▸ Required work
The result should be an exact copy of the data, free of pictures.

*** Provided entries ***

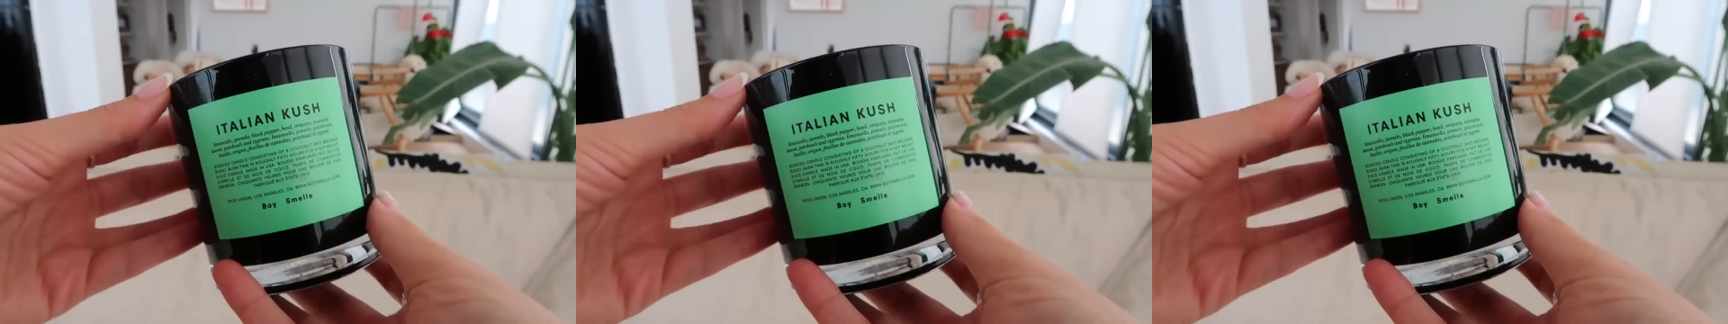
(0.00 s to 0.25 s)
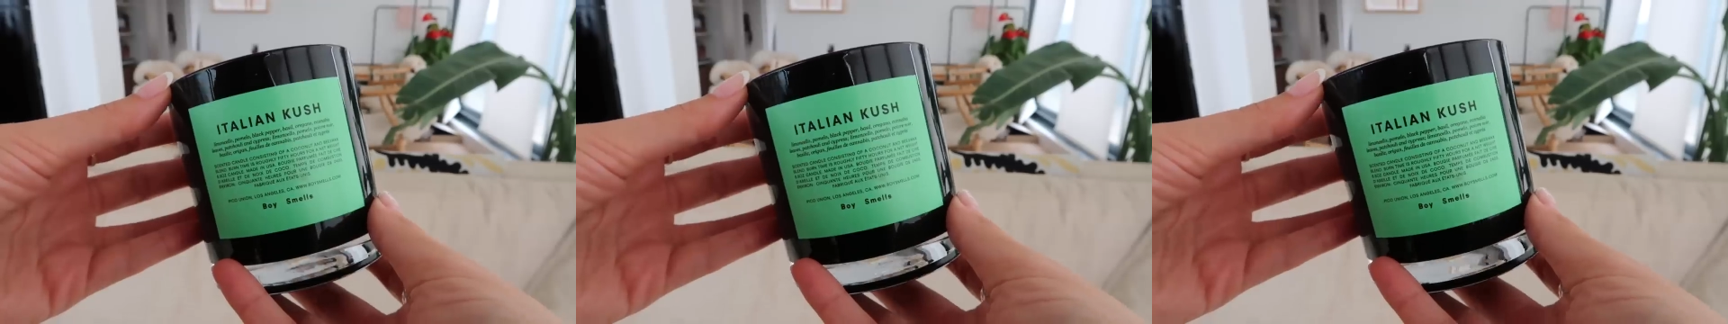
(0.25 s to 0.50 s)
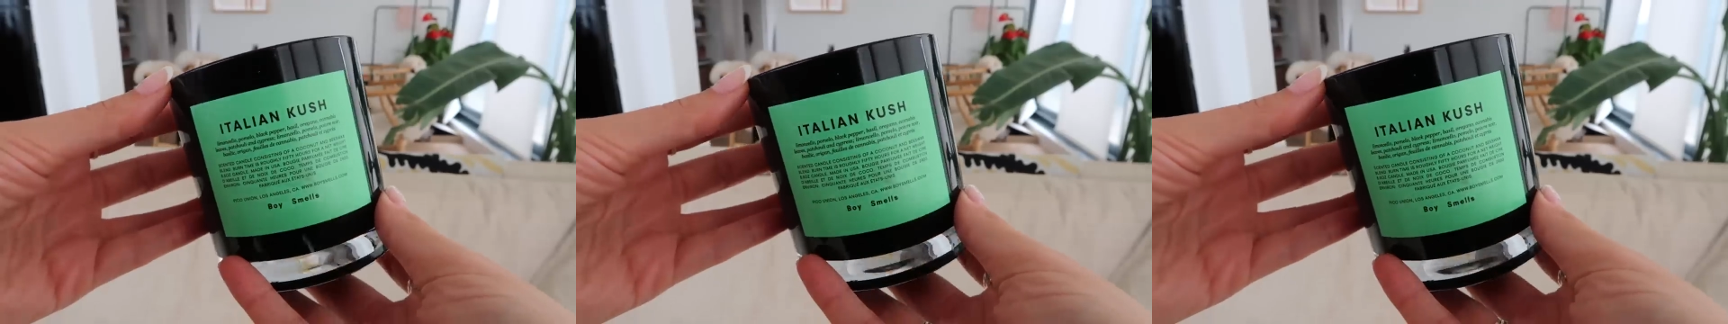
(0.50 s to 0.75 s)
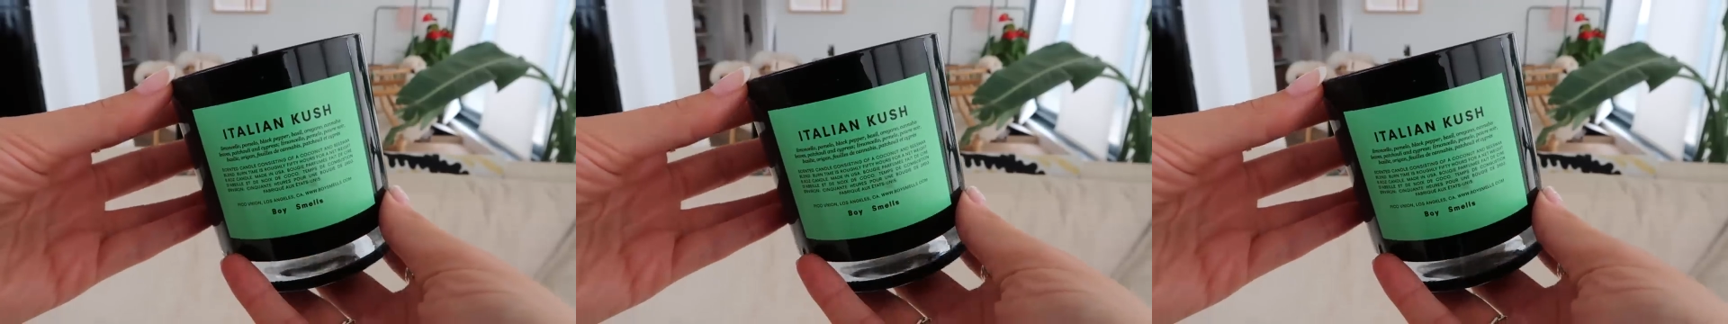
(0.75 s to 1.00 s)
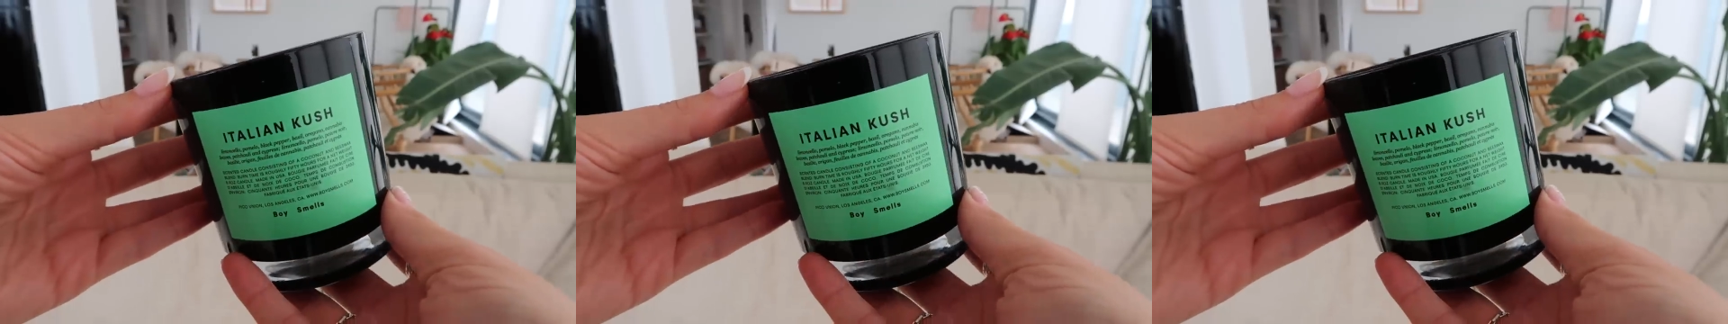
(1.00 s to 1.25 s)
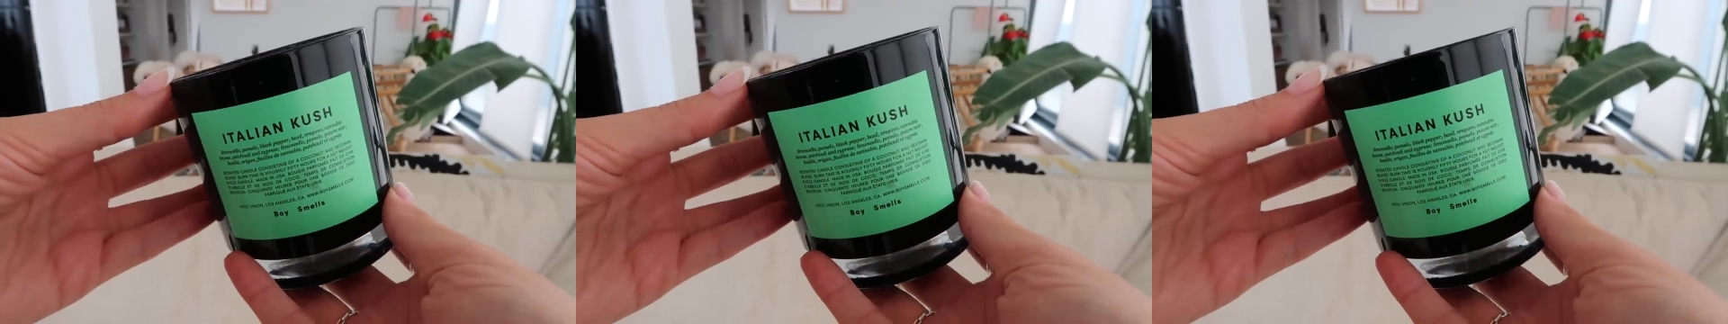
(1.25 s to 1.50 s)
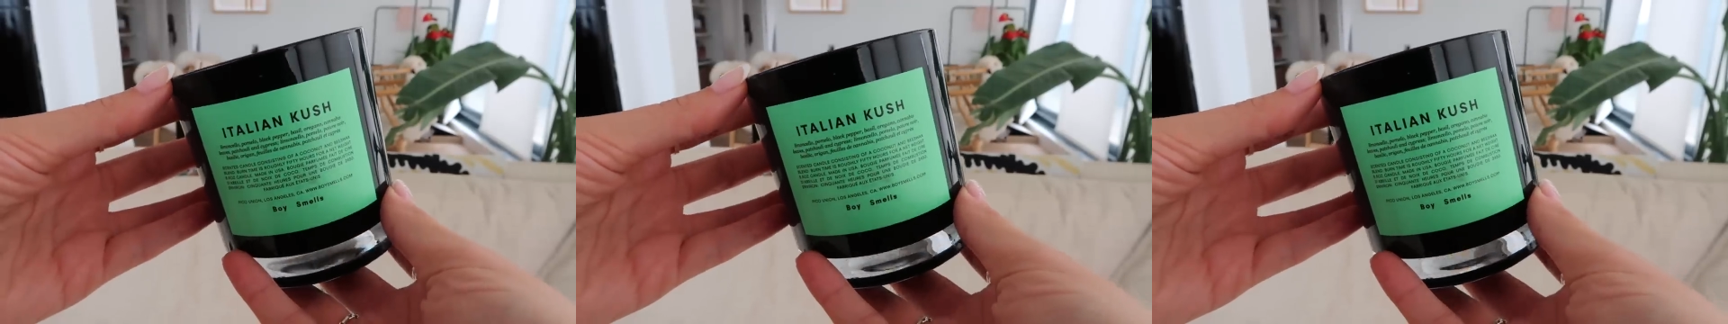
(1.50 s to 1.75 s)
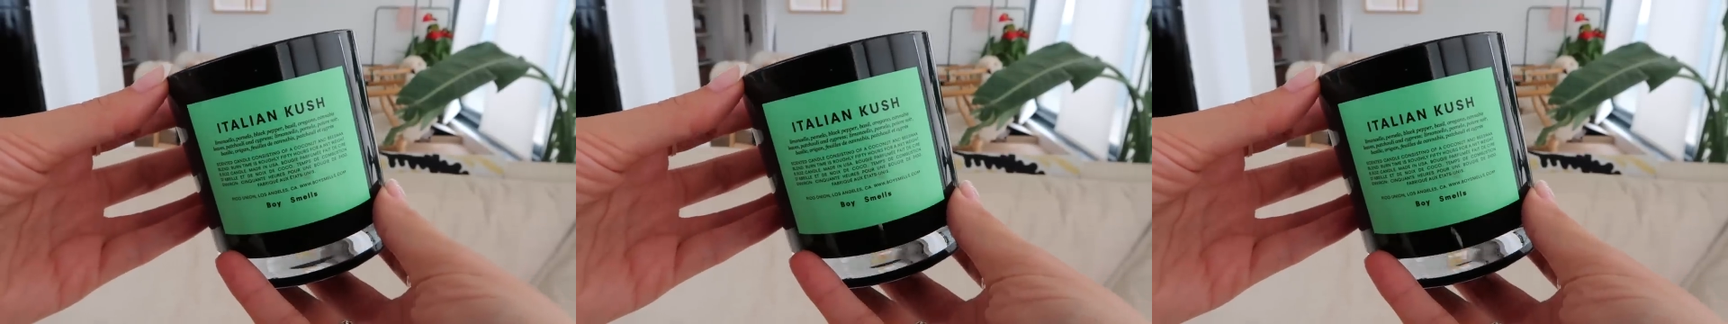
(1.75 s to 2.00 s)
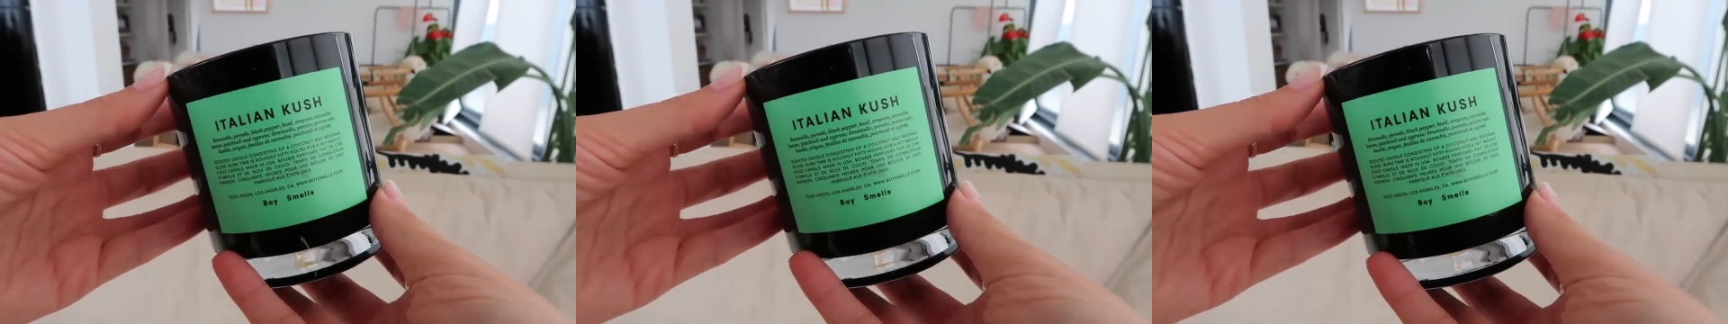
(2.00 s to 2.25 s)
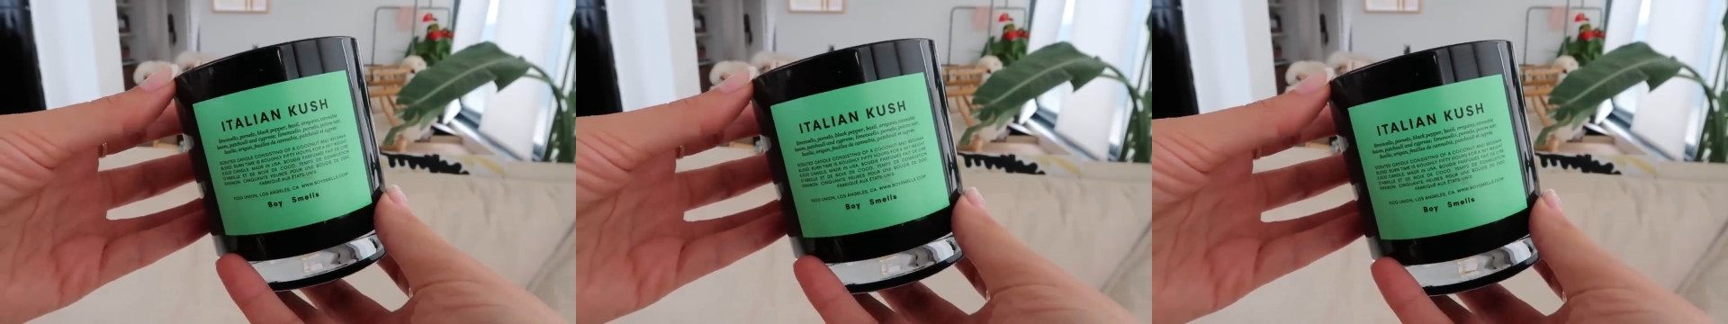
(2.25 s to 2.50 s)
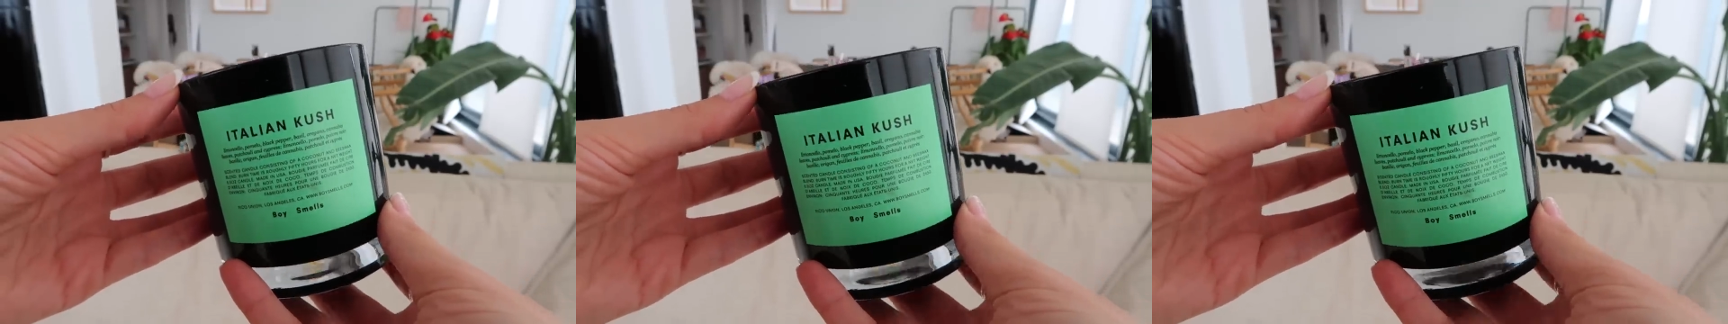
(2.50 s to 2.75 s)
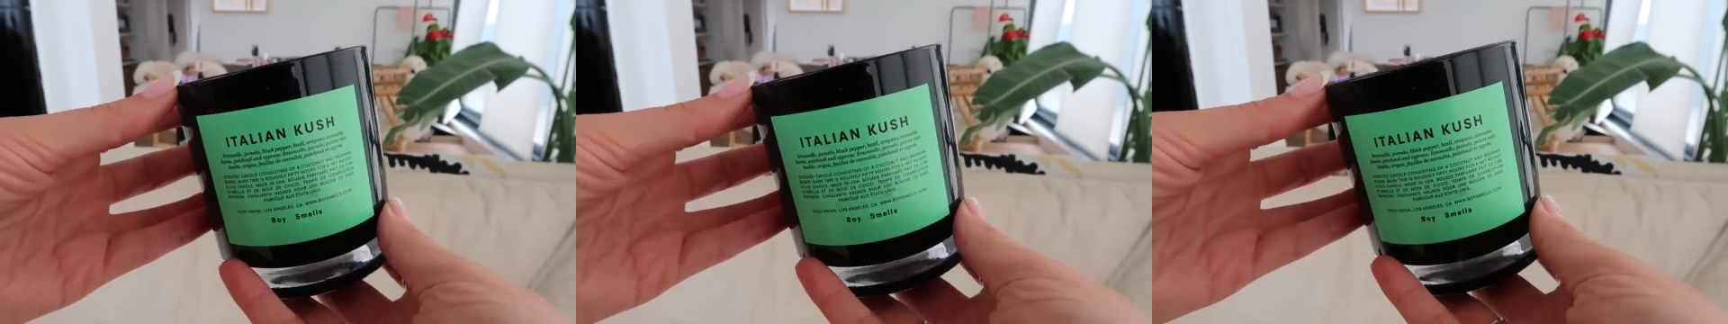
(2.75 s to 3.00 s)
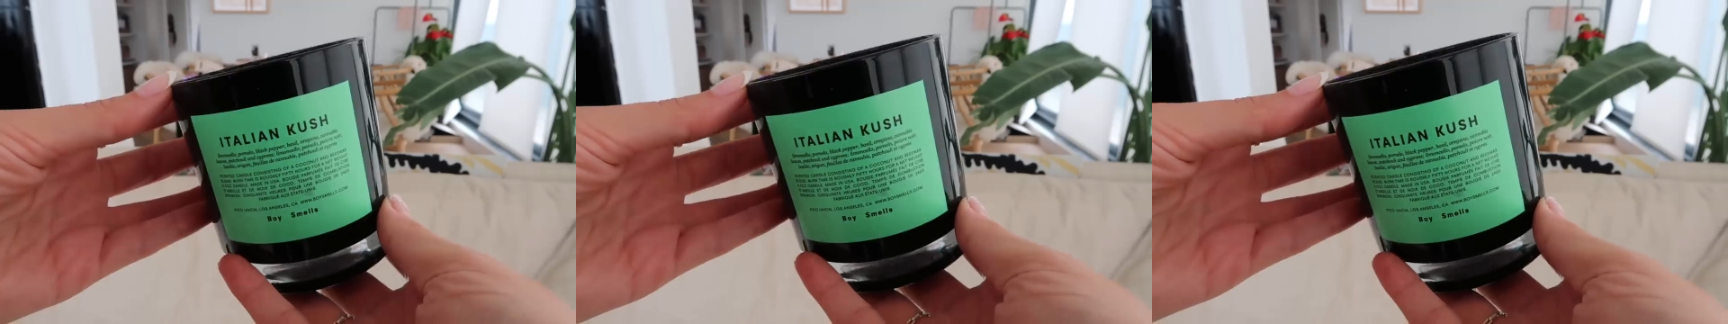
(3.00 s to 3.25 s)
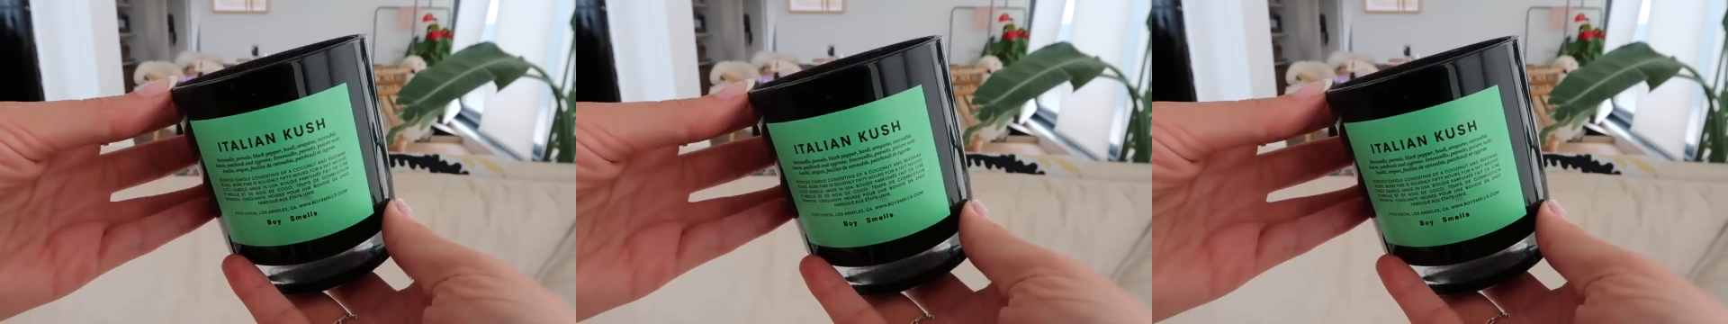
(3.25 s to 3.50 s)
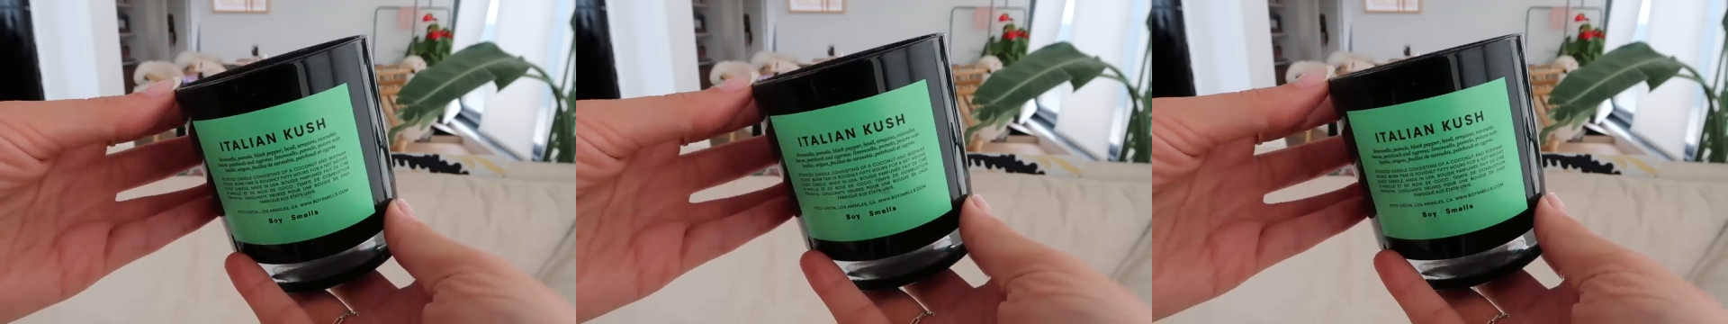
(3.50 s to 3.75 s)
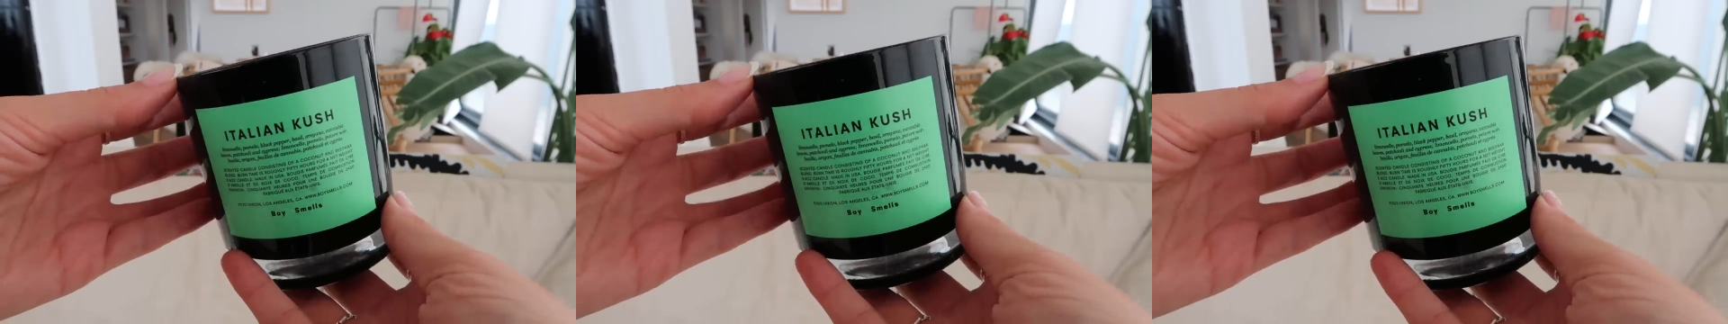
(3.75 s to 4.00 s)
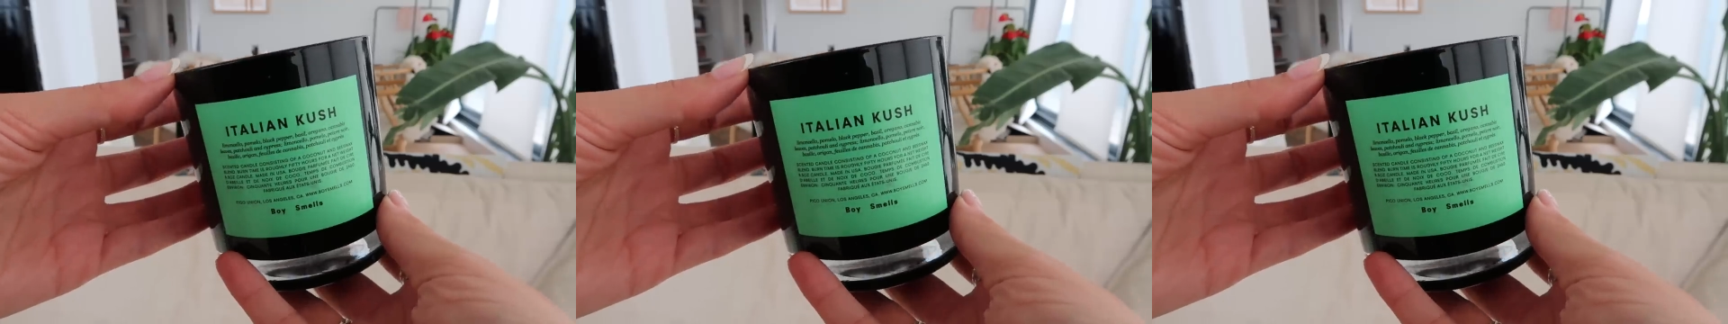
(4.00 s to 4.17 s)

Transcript: [unreadable: no face in view]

*** End of Provided entries ***

▸ Output below
(0.00 s to 0.25 s)
(0.25 s to 0.50 s)
(0.50 s to 0.75 s)
(0.75 s to 1.00 s)
(1.00 s to 1.25 s)
(1.25 s to 1.50 s)
(1.50 s to 1.75 s)
(1.75 s to 2.00 s)
(2.00 s to 2.25 s)
(2.25 s to 2.50 s)
(2.50 s to 2.75 s)
(2.75 s to 3.00 s)
(3.00 s to 3.25 s)
(3.25 s to 3.50 s)
(3.50 s to 3.75 s)
(3.75 s to 4.00 s)
(4.00 s to 4.17 s)

Transcript: [unreadable: no face in view]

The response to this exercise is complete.